Succulents, cactuses, monsteras and dozens of other plants have become staples of modern decoration. And though most of us get them just for looks, there’s evidence that indoor plants can boost your mental health and perhaps even improve the air quality around them (though the evidence on that one seems to be mixed).

With households and workplaces alike embracing the botanical trend in recent years, the global indoor plant industry reached US$18.8b in 2022 and is expected to be worth US$27.5b by 2030.

If you weren’t gifted with green fingers, you’re far from being alone: 37% of Americans reportedly kill one or two houseplants every year. The industry is addressing this with indoor gardening systems. Starting from a few dozen bucks up to several hundred dollars, these kits aim to make planting as fool-proof as can be. Some of them, like $SMG’s Miracle-Gro Twelve Indoor, come equipped with built-in lighting for plants to grow even in the darkest environments. Still budding, the smart indoor gardening kit market is now valued at roughly US$2b – just over a tenth of the houseplant market. 

For a while, it seemed like the big bucks to be made with indoor plants lay in indoor farming, as estimates valued the industry at about US$40b in 2022. Vertical farming had been getting attention among venture capitalists, securing four out of five of the biggest funding raises done in AgTech in 2022. But in the past few months, some of the best-known companies in the sector – both in Europe and in the U.S. – filed for bankruptcy, raising questions around consistent profitability in vertical gardening. 

One exception could be South Korea, where produce is normally so expensive that indoor farming could still represent an improvement despite its high costs. Chief among those costs is the energy bill, due to heavy reliance on artificial lighting. Even one of vertical farming’s biggest strengths can also be a serious threat: known for using fewer pesticides than other farming methods, indoor farms are at greater risk should any pest ever affect the harvest. 

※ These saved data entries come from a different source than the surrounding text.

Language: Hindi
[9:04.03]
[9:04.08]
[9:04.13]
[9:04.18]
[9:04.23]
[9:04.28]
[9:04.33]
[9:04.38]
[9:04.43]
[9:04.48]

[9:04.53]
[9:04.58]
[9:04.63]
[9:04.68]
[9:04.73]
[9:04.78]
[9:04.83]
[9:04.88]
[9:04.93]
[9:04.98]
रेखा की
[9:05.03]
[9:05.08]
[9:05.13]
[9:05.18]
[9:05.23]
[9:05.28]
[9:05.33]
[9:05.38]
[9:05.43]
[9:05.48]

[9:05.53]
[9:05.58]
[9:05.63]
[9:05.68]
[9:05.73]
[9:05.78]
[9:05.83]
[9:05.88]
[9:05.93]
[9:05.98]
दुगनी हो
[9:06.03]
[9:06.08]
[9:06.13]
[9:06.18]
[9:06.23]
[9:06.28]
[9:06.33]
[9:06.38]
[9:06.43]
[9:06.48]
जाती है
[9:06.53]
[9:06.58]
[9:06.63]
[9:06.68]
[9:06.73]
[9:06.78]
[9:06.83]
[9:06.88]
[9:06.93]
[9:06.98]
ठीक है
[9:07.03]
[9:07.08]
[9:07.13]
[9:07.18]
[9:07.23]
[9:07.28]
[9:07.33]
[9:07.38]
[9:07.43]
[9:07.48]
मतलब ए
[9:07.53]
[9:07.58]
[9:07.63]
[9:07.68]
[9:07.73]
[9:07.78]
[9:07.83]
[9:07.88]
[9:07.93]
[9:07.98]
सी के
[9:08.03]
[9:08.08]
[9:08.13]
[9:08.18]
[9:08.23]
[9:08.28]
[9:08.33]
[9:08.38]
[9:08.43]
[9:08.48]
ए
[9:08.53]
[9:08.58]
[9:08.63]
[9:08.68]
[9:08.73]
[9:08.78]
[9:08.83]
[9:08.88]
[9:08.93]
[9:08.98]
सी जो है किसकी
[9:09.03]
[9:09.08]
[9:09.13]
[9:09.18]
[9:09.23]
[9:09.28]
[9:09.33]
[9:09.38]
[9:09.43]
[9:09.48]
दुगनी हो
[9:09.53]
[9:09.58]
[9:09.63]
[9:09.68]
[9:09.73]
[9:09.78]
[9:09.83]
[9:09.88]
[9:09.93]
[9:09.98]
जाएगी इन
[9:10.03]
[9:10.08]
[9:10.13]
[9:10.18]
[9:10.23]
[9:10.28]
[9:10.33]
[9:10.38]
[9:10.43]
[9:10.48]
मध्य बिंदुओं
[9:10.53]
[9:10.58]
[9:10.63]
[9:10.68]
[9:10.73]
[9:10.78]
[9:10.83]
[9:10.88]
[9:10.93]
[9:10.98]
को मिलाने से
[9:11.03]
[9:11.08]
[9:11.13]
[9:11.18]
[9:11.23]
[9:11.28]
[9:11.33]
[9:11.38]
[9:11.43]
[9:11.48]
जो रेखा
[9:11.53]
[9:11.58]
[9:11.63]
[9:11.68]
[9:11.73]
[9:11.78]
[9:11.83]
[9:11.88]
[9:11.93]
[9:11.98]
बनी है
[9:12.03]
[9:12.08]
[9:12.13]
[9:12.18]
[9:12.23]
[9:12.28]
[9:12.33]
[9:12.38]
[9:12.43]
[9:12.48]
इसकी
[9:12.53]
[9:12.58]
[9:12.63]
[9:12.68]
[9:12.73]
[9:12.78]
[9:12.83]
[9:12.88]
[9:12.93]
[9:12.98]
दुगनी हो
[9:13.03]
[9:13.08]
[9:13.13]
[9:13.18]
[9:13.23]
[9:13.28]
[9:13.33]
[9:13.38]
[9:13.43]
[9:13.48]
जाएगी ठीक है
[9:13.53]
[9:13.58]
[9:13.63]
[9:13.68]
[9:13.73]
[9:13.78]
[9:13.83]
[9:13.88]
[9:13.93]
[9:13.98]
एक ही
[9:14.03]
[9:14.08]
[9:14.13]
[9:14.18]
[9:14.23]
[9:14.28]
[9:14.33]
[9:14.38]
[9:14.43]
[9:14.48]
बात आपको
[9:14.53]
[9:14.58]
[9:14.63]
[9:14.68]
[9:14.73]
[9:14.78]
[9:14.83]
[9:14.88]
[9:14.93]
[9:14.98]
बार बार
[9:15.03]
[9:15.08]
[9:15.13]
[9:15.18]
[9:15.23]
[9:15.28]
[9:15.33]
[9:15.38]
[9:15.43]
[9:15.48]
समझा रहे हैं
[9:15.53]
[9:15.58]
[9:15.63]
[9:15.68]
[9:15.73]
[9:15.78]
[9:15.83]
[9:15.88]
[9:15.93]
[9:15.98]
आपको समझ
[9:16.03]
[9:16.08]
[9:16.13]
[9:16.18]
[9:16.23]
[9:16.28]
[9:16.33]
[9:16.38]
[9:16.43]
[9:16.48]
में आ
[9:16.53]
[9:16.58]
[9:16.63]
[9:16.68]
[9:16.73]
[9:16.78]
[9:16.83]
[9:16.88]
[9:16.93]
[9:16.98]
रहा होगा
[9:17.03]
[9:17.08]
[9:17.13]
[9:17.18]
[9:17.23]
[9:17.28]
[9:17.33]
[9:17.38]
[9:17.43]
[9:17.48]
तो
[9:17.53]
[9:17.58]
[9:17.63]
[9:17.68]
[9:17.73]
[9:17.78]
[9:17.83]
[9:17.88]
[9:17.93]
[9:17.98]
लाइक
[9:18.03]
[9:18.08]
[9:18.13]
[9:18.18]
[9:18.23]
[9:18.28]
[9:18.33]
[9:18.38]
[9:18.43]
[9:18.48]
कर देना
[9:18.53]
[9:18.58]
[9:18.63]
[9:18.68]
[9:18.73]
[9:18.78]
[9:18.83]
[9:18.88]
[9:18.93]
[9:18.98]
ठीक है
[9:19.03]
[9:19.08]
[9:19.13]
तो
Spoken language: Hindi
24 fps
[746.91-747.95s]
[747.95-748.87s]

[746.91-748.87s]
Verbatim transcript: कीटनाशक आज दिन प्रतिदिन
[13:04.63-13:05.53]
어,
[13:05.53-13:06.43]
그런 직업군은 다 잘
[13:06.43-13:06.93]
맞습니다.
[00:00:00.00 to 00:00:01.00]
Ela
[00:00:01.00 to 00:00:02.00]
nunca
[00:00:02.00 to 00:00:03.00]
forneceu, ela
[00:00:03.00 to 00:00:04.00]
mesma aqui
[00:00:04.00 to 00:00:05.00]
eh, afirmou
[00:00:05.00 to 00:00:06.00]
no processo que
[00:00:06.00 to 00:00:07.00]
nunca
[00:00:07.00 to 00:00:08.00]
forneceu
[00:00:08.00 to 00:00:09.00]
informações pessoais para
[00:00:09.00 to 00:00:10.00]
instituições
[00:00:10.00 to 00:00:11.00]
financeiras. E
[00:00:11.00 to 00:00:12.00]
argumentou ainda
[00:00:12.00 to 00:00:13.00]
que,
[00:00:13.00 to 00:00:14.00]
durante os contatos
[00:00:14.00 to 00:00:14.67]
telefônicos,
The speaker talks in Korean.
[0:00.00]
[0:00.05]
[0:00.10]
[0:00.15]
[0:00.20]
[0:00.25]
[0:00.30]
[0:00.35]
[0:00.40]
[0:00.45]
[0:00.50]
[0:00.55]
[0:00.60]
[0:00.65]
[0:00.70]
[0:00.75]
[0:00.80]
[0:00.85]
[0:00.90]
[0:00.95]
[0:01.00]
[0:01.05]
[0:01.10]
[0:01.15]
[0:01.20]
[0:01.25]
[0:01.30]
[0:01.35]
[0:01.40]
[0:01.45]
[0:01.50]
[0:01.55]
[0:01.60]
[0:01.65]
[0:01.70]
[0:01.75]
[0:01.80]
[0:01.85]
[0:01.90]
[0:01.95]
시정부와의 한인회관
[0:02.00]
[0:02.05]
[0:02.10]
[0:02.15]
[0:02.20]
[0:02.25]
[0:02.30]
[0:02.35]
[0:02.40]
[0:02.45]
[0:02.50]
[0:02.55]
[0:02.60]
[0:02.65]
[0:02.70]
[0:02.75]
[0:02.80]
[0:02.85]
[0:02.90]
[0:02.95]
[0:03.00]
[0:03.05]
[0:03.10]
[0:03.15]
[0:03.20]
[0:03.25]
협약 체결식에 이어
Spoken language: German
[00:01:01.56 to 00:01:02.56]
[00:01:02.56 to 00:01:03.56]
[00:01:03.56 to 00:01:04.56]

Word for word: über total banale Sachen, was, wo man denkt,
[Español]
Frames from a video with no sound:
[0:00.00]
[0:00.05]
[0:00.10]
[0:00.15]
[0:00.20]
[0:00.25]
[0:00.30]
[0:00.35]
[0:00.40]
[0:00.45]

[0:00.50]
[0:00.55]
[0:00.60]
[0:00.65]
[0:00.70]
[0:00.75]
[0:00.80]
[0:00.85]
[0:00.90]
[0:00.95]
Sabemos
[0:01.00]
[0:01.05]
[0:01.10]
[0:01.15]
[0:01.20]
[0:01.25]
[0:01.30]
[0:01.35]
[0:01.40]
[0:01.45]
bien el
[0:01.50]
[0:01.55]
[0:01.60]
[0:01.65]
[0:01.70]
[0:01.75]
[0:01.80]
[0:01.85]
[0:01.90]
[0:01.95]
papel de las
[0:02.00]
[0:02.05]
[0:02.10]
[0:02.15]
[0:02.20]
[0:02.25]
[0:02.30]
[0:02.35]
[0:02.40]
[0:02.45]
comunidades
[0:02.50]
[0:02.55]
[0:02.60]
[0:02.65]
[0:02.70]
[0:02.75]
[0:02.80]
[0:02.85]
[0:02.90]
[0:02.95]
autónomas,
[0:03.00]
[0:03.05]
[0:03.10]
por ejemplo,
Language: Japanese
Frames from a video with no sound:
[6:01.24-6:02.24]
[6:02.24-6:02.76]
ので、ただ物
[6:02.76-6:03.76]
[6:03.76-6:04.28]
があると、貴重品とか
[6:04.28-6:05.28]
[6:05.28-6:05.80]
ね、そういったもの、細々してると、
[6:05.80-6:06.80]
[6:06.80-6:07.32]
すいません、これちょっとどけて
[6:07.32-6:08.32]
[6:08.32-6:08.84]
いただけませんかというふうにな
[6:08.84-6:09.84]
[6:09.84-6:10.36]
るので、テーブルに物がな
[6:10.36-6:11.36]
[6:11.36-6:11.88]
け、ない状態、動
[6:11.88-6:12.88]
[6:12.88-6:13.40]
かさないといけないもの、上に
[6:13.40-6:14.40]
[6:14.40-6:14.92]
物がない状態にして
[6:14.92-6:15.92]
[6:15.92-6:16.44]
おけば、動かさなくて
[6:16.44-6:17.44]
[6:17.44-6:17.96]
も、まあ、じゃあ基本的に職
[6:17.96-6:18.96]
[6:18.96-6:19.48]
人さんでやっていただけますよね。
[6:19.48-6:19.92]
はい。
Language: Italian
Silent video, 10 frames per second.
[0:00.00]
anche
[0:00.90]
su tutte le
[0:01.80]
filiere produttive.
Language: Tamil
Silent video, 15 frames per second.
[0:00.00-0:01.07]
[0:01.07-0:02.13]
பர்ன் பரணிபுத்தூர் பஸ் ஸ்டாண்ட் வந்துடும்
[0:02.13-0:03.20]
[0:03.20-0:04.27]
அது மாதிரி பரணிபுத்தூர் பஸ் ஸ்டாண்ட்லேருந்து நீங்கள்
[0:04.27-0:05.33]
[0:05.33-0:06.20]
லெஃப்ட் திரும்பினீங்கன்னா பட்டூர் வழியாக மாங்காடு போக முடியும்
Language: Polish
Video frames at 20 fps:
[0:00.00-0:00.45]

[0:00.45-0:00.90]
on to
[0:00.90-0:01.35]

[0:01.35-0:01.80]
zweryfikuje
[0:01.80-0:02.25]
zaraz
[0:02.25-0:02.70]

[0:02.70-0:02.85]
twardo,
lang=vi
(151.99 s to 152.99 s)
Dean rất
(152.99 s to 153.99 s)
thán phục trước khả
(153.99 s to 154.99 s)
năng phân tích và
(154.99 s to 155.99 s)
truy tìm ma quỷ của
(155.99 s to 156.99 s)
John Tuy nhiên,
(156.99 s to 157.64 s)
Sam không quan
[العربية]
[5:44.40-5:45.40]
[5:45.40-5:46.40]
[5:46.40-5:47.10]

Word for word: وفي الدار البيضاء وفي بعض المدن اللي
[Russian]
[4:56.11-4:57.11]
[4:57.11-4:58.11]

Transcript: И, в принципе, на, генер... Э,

As smaller players leave the sector defeated, big corporations are stepping in with stronger funding and economies of scale. Retailing giants Kroger ($KR) and Walmart ($WMT) recently announced they’re expanding their footprints in vertical farming. The technologies available to these megacorps will probably never be accessible to the average gardening enthusiast – so don’t beat yourself up if your houseplant doesn’t flourish quite as you hoped.